CNN reporter Clarissa Ward, who earlier this week described Taliban militants as “friendly,” said on Wednesday that a Taliban fighter threatened to pistol-whip one of the news crew members for filming scenes in the streets of Kabul.

In a report for CNN, Ward described worsening safety conditions on the ground in Afghanistan, including the risk of harm to her own crew members, which was later tweeted by CNN media reporter Oliver Darcy.

“The most frightening moment for our team came when our producer Brent Swails was taking some video on his iPhone,” Ward said. “Two Taliban fighters just came up with their pistols and they were ready to pistol-whip him. We had to intervene and scream and it was actually another Taliban fighter who came in and said, ‘No no no, don’t do that, they’re journalists.’”

“I’ve covered all sorts of crazy situations,” Ward said Wednesday. “This was mayhem. This was nuts.”

Video from the incident showed several armed militants surrounding Ward and her news team, with the butts of their rifles raised to strike them. The militants were eventually told that Ward’s team has permission to report, and the Taliban fighters eventually let them pass.

Ward previously drew attention for her reporting from Kabul on Monday, when she said Taliban fighters were “just chanting ‘Death to America,’ but they seem friendly at the same time, it’s utterly bizarre.”

Ward also said the Taliban’s “welcoming spirit” met its limit when they told her to move aside because she was a woman.
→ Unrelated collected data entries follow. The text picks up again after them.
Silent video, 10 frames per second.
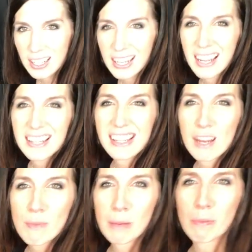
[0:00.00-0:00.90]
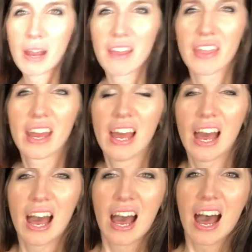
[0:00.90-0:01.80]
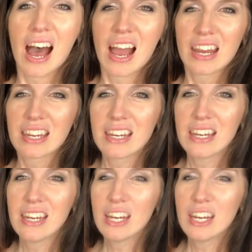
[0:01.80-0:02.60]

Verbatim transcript: again, stomach breath. Good.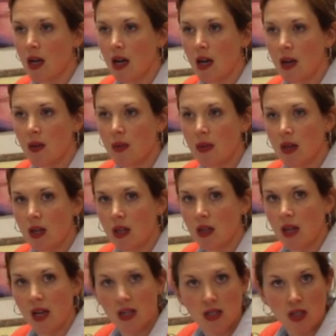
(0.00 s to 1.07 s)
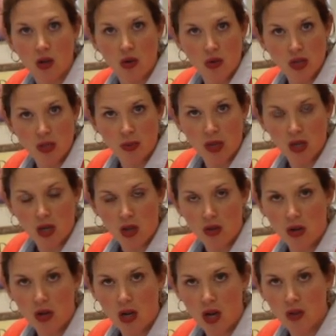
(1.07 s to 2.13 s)
uh, then that is going to be
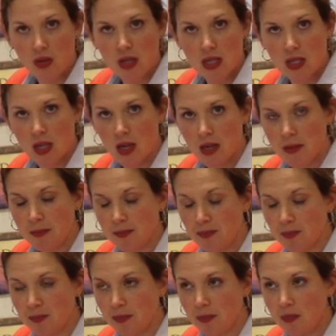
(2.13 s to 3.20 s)
another unhealthy sign.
Taliban fighters have set up checkpoints throughout Kabul, many of which stand in the way of both Americans and Afghans trying to get to the Hamid Karzai International Airport, where U.S. troops are coordinating evacuation efforts out of the country.

In a Wednesday Pentagon press briefing, Defense Secretary Lloyd Austin said U.S. troops are not planning to leave the Kabul airport to mass evacuate Americans unable to reach the airport.
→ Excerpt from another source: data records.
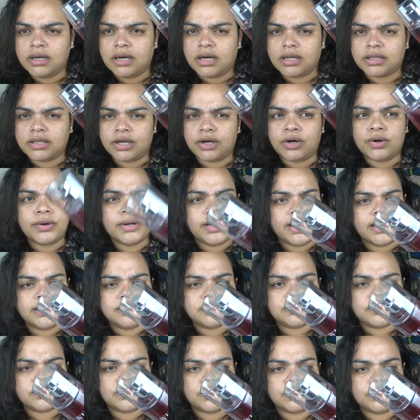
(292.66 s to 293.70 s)
on the online
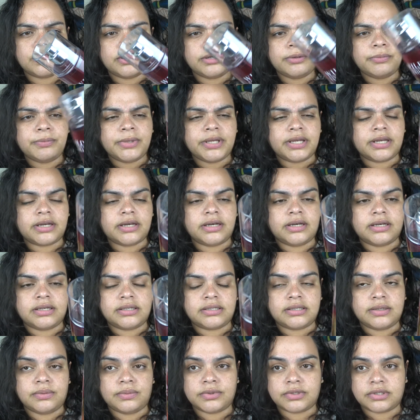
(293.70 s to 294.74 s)
store
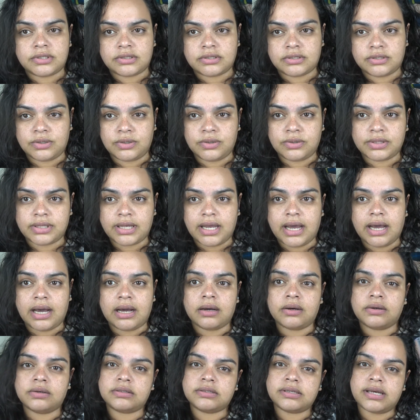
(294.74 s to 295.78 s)
because it was sold
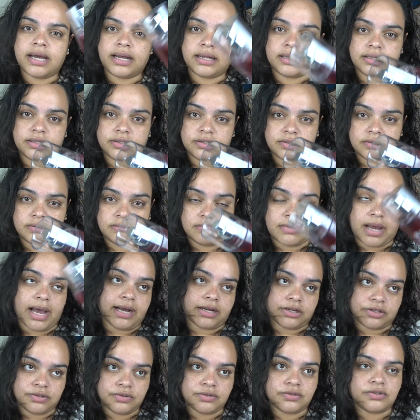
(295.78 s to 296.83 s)
out at this
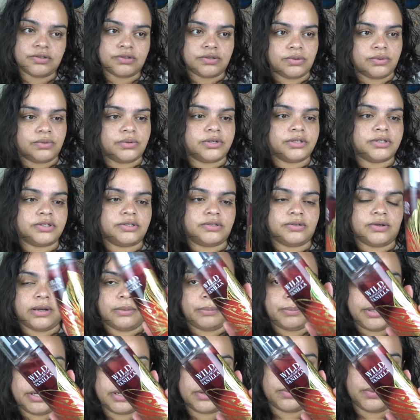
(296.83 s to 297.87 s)
actual store, so I
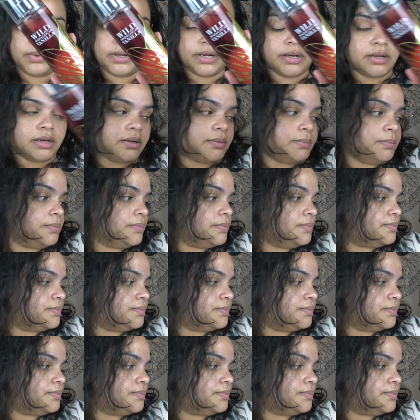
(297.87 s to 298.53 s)
picked one up.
Chairman of the Joint Chiefs of Staff Gen. Mark Milley said the U.S. State Department “is working with the Taliban to facilitate safe passage of American citizens – U.S. Passport holders” to the Kabul airport.

On Wednesday, Ward expressed doubts that ordinary civilians could get past a “gauntlet” of Taliban militants.

“No way they’re running that gauntlet,” Ward said. “No way they’re going to be able to navigate that. It’s very dicey. It’s very dangerous and it’s completely unpredictable. There’s no order, there’s no coherent system for processing people, separating those with papers from those who don’t have papers and, honestly, to me it’s a miracle that more people haven’t been very very seriously hurt.”